• What you will do:
Report the number of lines in the data where the word "Video" appears, and add no other text.

= = =

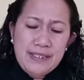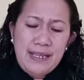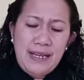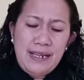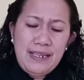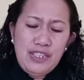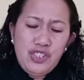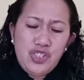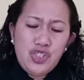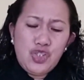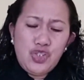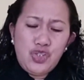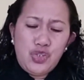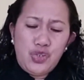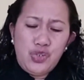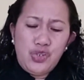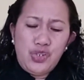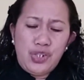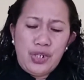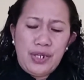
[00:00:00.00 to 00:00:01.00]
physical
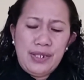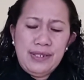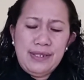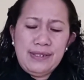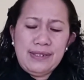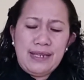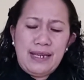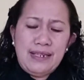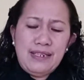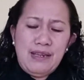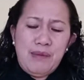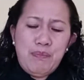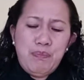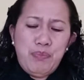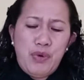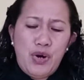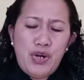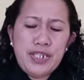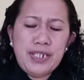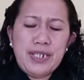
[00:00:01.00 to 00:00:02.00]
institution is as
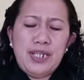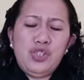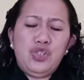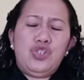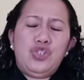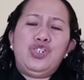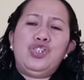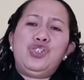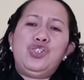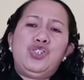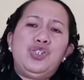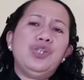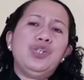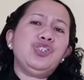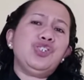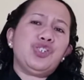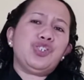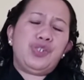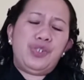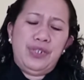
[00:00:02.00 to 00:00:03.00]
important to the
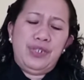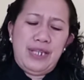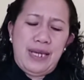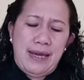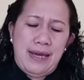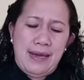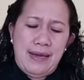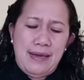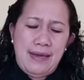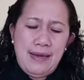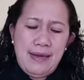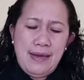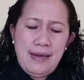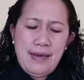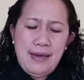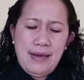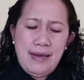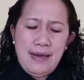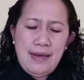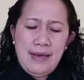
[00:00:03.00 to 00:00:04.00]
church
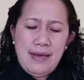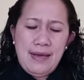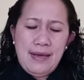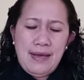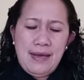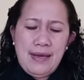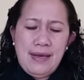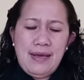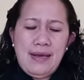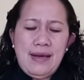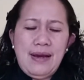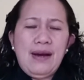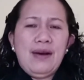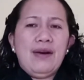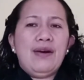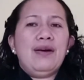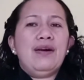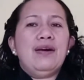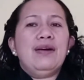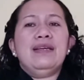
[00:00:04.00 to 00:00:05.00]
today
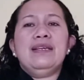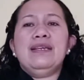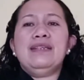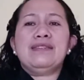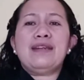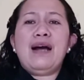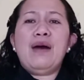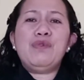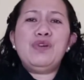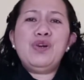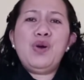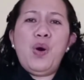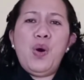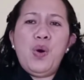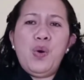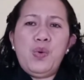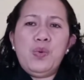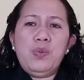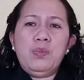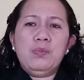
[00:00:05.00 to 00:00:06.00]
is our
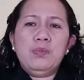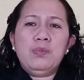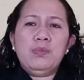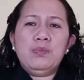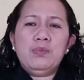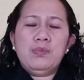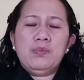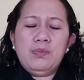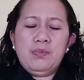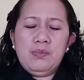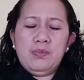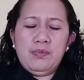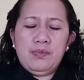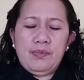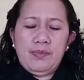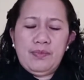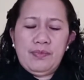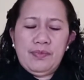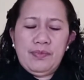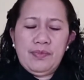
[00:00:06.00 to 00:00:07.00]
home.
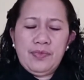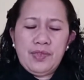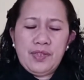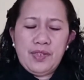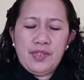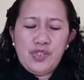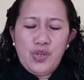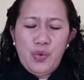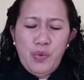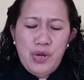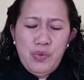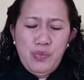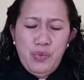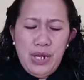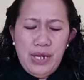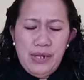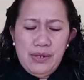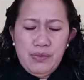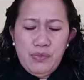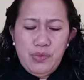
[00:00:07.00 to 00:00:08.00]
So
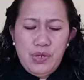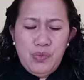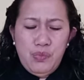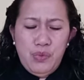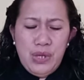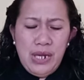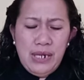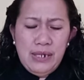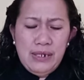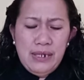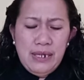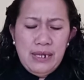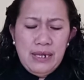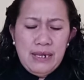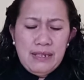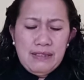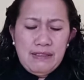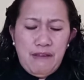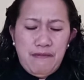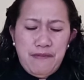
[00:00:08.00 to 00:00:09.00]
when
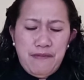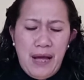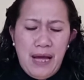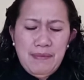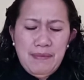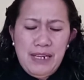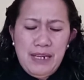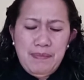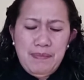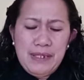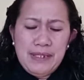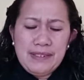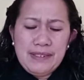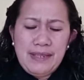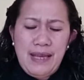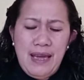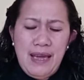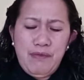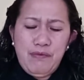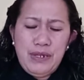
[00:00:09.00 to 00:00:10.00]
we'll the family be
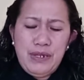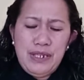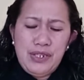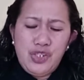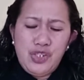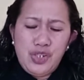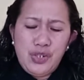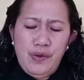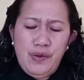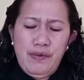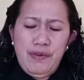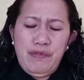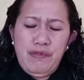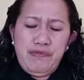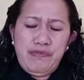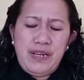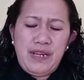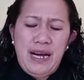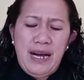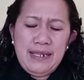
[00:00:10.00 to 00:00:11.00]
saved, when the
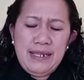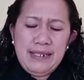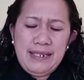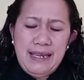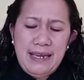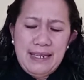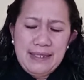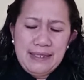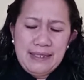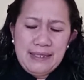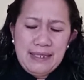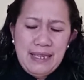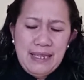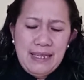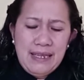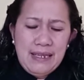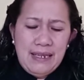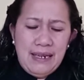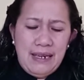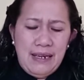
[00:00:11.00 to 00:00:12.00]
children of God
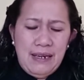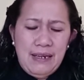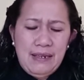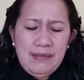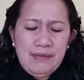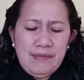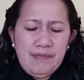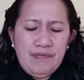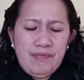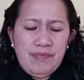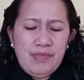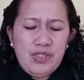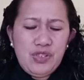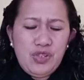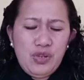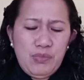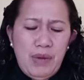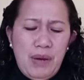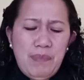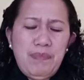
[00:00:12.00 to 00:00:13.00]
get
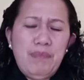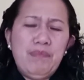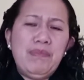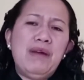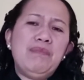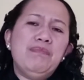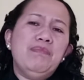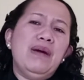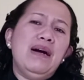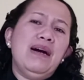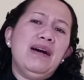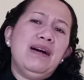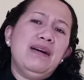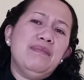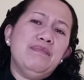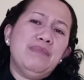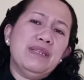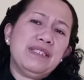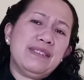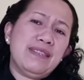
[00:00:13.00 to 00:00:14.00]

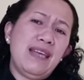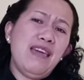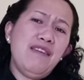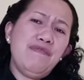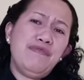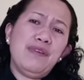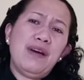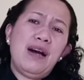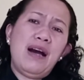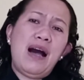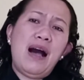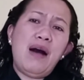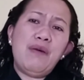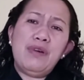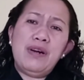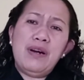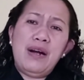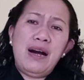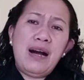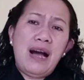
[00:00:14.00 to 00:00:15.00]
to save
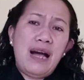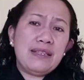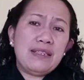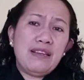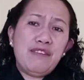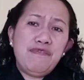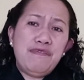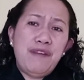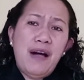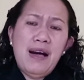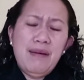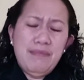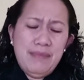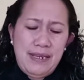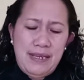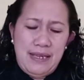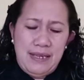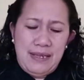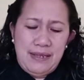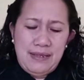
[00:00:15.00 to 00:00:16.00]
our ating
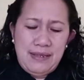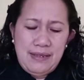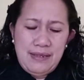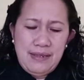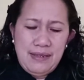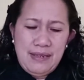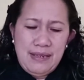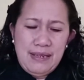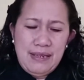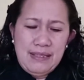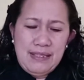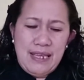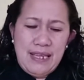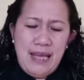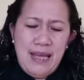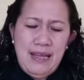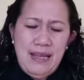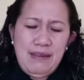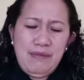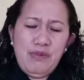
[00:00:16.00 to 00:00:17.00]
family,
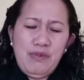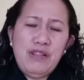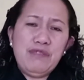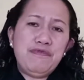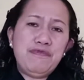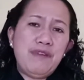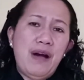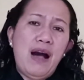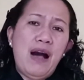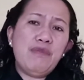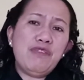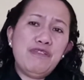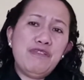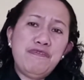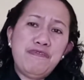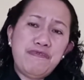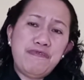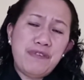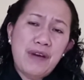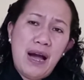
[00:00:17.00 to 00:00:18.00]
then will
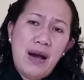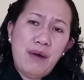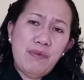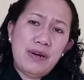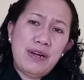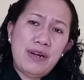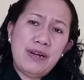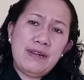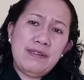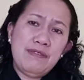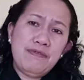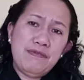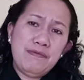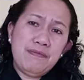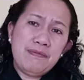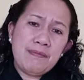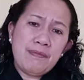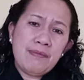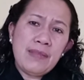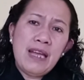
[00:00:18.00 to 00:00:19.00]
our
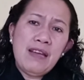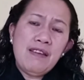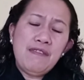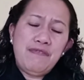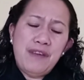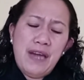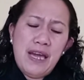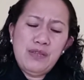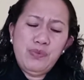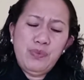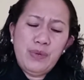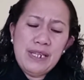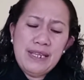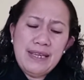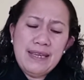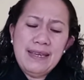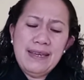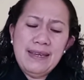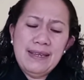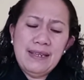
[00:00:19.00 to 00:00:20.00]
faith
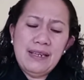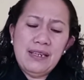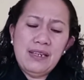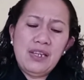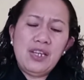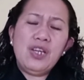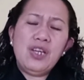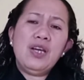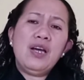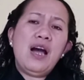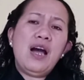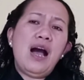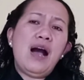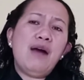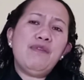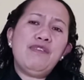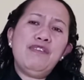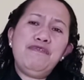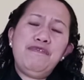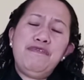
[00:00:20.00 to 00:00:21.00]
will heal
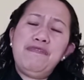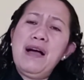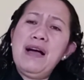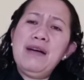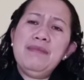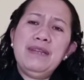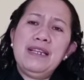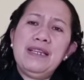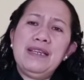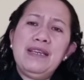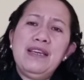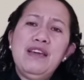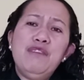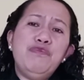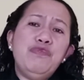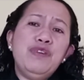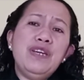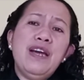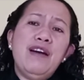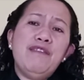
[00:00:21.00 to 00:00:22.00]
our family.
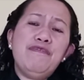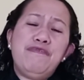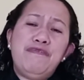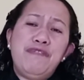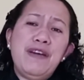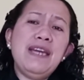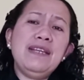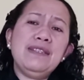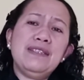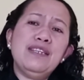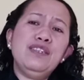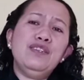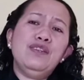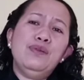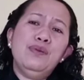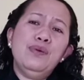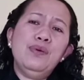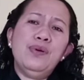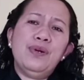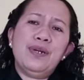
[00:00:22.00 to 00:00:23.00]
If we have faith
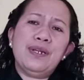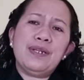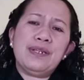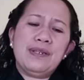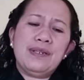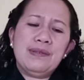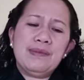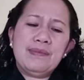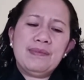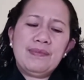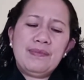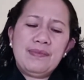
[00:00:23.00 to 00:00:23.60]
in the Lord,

= = =

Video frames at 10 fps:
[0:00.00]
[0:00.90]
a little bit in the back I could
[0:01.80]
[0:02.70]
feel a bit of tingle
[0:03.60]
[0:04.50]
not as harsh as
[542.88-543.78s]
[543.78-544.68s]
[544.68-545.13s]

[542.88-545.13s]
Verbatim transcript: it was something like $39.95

= = =

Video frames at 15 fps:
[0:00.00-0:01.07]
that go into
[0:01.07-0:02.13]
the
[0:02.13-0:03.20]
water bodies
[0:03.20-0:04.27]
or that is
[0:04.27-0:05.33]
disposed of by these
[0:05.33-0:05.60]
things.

= = =

• Solution:
2